Unabhängig vom Streit um das zukünftige Geschäftsmodell in diesem Frequenzbereich, gibt es noch eine Reihe technischer Unklarheiten. So hat Google bislang noch nicht gesagt, wie es die Frequenzen nutzen will, denn für das 700-MHz-Band gibt es weder geeignete Geräte noch eine Infrastruktur. Das gegenwärtige WLAN arbeitet im ungeregelten 2,4- beziehungsweise im 5-GHz-Bereich, und das bedeutet, dass alle bestehenden WLAN-Endgeräte hier nicht funktionieren. Ähnlich verhält es sich mit den Sendern, denn die vorhandenen TV-Sendemasten sind für die Abstrahlung von bandbreitenintensiven Digitalsignalen ungeeignet. Auch die große Reichweite, die bislang in diesem Netz genutzt wird, ist nur theoretisch vorhanden, denn sie wird nur mittels leistungsstarker hoher Sendemasten erreicht – diese aber erlauben nur eine Ein-Wege-Kommunikation.
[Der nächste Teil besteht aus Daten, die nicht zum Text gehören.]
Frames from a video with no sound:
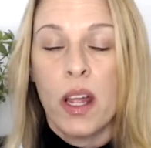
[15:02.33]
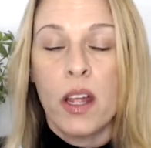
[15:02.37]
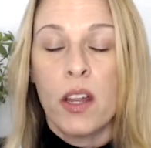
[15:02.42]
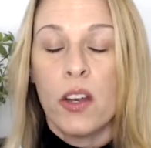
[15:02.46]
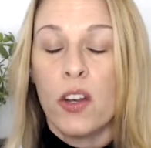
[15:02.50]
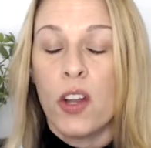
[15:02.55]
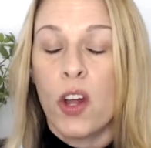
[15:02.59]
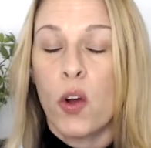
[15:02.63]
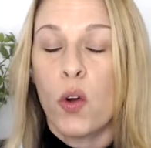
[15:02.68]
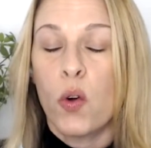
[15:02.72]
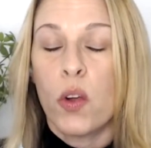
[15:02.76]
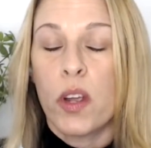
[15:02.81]

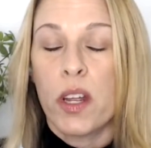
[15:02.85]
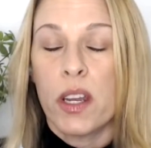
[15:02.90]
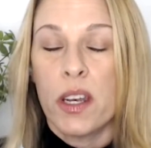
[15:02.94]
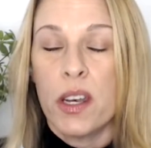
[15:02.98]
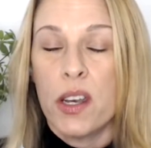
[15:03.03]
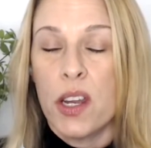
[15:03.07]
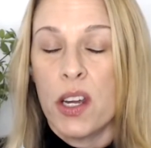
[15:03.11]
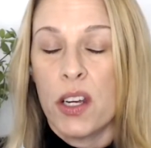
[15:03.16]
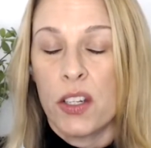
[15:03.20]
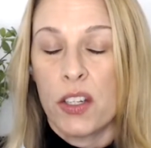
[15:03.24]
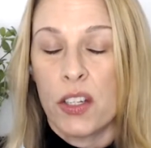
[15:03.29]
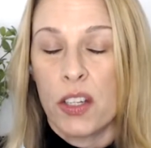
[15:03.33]
No
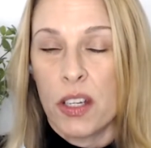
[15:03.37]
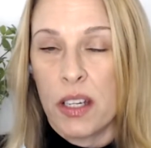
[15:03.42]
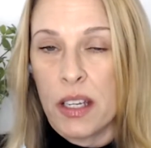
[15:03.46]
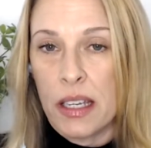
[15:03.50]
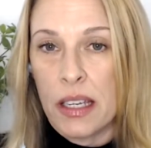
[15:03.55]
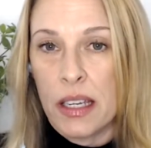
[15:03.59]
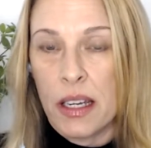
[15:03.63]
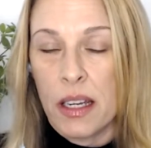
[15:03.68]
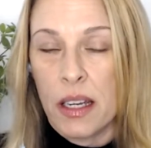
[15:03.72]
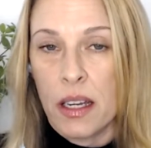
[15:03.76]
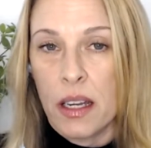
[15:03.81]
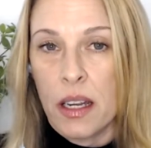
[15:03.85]

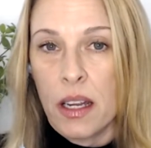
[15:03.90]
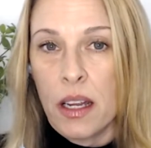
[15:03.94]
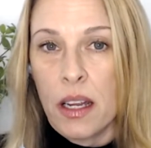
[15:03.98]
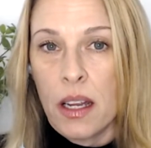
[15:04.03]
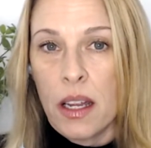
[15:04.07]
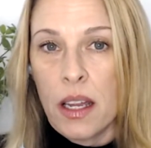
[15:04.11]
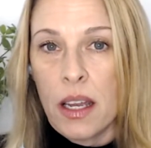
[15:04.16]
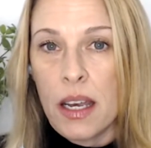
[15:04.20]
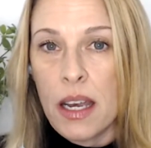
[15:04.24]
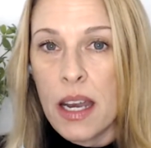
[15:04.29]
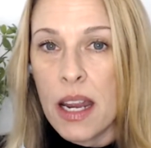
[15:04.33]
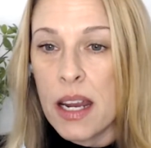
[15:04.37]
condition,
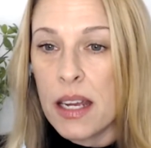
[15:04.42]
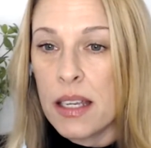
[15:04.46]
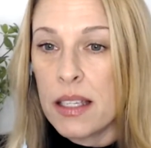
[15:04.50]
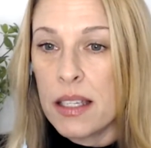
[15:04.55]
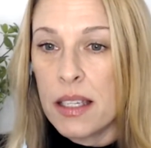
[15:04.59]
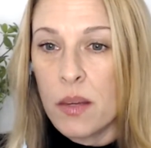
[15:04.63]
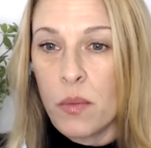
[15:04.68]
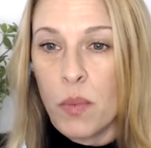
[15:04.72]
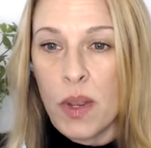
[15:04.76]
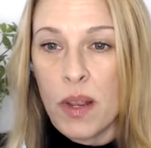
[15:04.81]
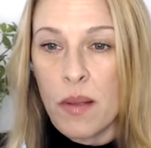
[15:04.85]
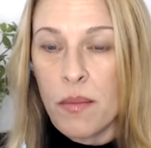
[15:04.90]
needs
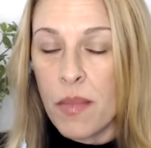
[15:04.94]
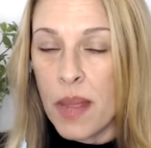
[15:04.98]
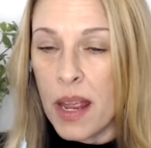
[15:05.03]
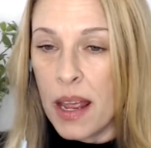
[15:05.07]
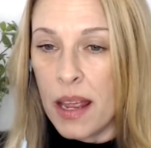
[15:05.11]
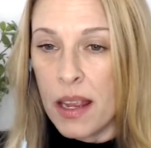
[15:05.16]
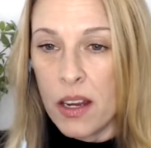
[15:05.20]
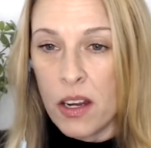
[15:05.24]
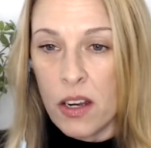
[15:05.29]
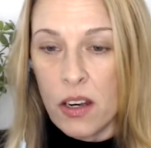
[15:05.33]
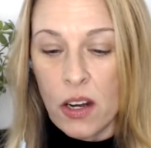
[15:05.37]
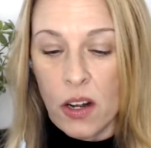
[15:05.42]
to be
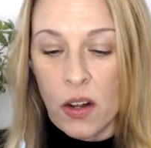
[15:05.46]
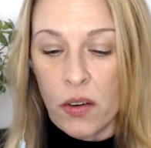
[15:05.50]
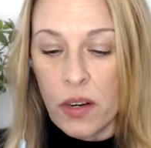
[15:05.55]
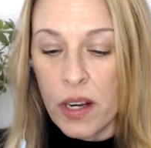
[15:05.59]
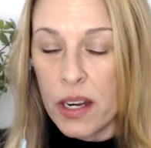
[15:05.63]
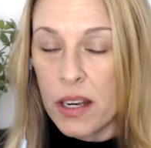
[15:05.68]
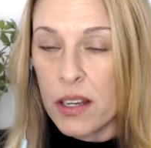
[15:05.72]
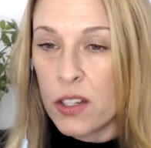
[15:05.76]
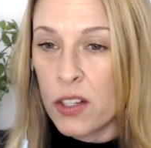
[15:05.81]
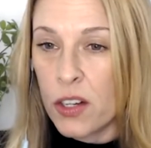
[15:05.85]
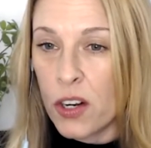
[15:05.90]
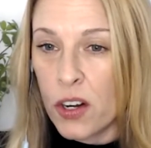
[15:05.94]
met. You don't need
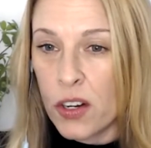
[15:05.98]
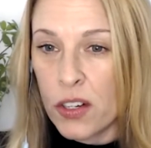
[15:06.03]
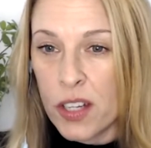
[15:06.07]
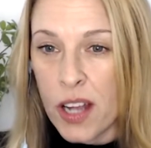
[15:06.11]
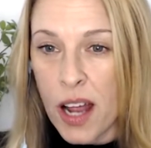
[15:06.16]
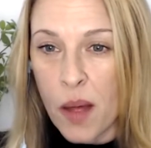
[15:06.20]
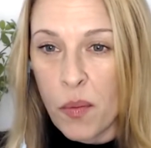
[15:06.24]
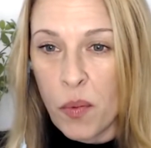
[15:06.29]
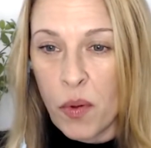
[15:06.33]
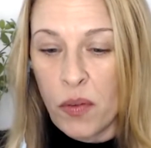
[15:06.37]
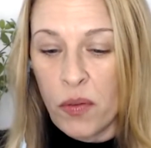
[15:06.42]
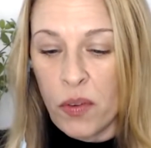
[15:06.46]
a certain
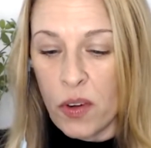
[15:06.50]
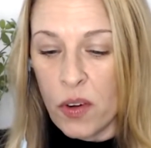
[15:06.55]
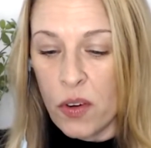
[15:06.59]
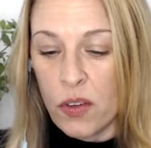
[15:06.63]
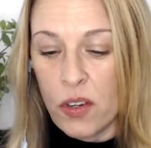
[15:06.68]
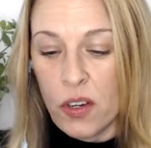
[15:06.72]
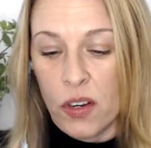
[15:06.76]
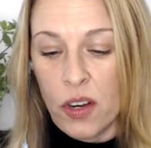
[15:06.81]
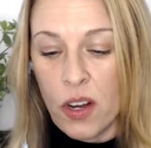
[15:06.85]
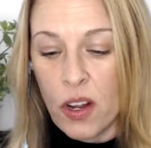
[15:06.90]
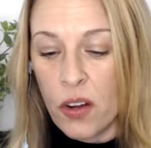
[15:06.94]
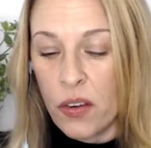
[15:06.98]
type of food.
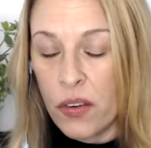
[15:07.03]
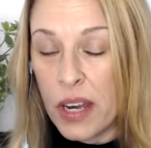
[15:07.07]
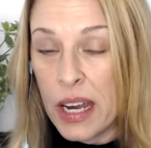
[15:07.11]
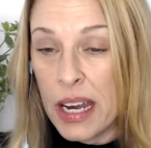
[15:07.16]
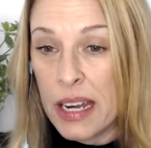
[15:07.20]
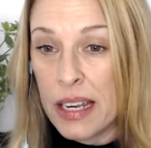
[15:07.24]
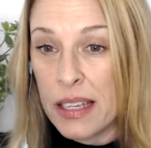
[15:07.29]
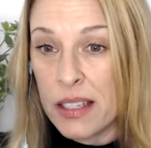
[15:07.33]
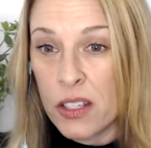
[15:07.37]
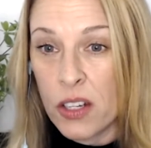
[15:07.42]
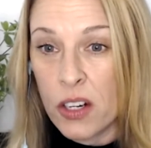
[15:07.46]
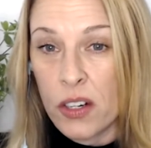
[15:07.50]
You don't need
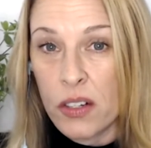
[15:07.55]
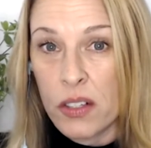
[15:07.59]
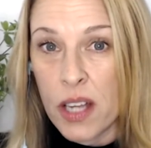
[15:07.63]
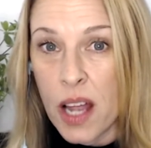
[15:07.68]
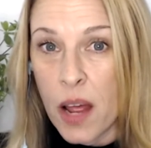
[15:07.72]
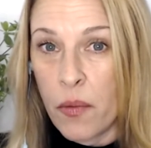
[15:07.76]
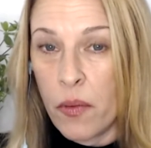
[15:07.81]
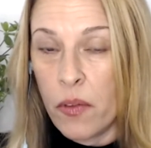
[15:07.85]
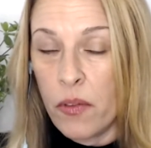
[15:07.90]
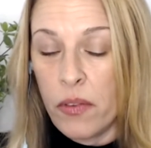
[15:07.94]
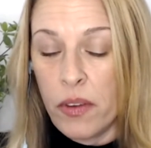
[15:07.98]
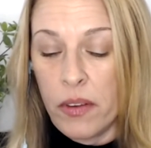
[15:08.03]
a certain
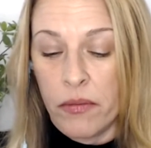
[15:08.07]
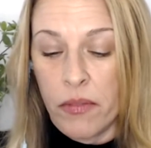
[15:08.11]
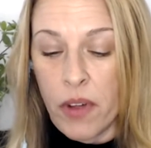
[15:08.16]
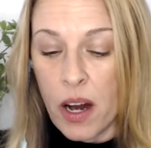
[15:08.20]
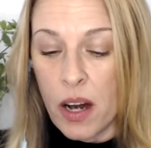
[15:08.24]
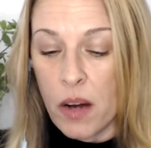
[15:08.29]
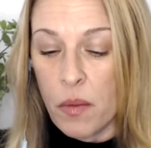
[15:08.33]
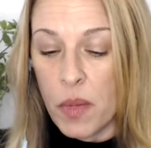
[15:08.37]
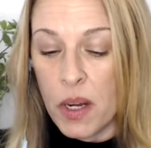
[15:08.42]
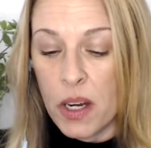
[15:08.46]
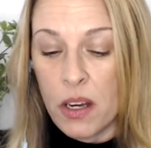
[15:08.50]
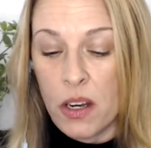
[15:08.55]
type of
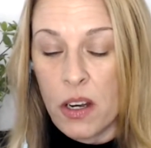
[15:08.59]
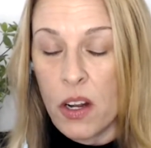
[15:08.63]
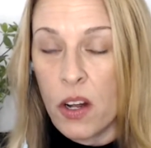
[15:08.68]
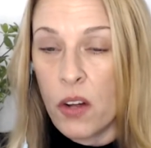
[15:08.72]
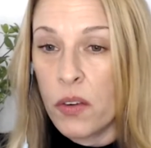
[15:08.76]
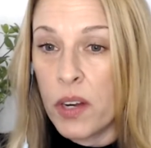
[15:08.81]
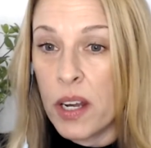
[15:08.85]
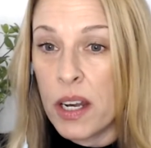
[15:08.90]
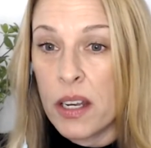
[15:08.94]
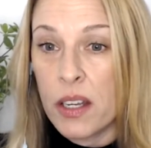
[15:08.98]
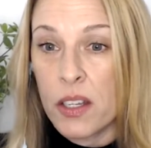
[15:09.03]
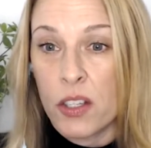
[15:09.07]
environment. You don't
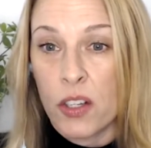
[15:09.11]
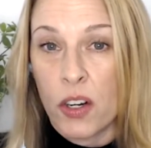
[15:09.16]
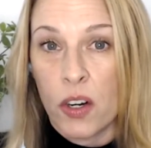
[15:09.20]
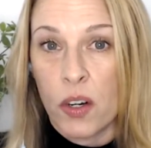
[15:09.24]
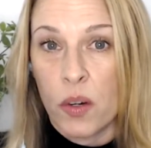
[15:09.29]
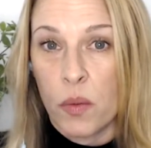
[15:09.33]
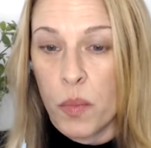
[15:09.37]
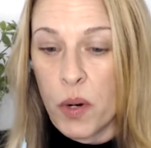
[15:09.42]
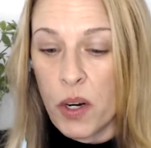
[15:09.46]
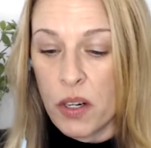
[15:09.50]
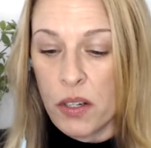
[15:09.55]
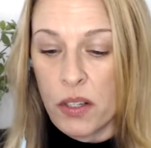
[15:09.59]
need a certain
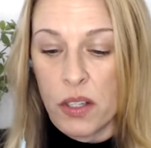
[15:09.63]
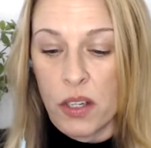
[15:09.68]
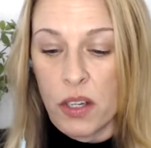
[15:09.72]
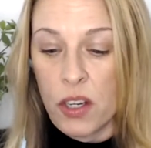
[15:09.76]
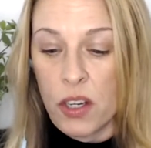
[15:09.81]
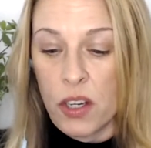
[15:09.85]
person.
Alle diese Nachteile sprechen eher für eine Nutzung der neuen Frequenzen durch die bisherigen TK-Giganten, da diese kostengünstiger in der Lage sind, ihre vorhandene Infrastruktur um die entsprechenden Antennenenrichtungen aufzurüsten und ihre Handys mit den zusätzlichen Sende- und Empfangsmöglichkeiten auszustatten. Ein kompletter Neuaufbau eines 700-MHz-WLANs – so wie Saccas es ankündigt – würde nicht nur einen zweistelligen Milliardenbetrag verschlingen, sondern darüber hinaus auch viele Jahre in Anspruch nehmen.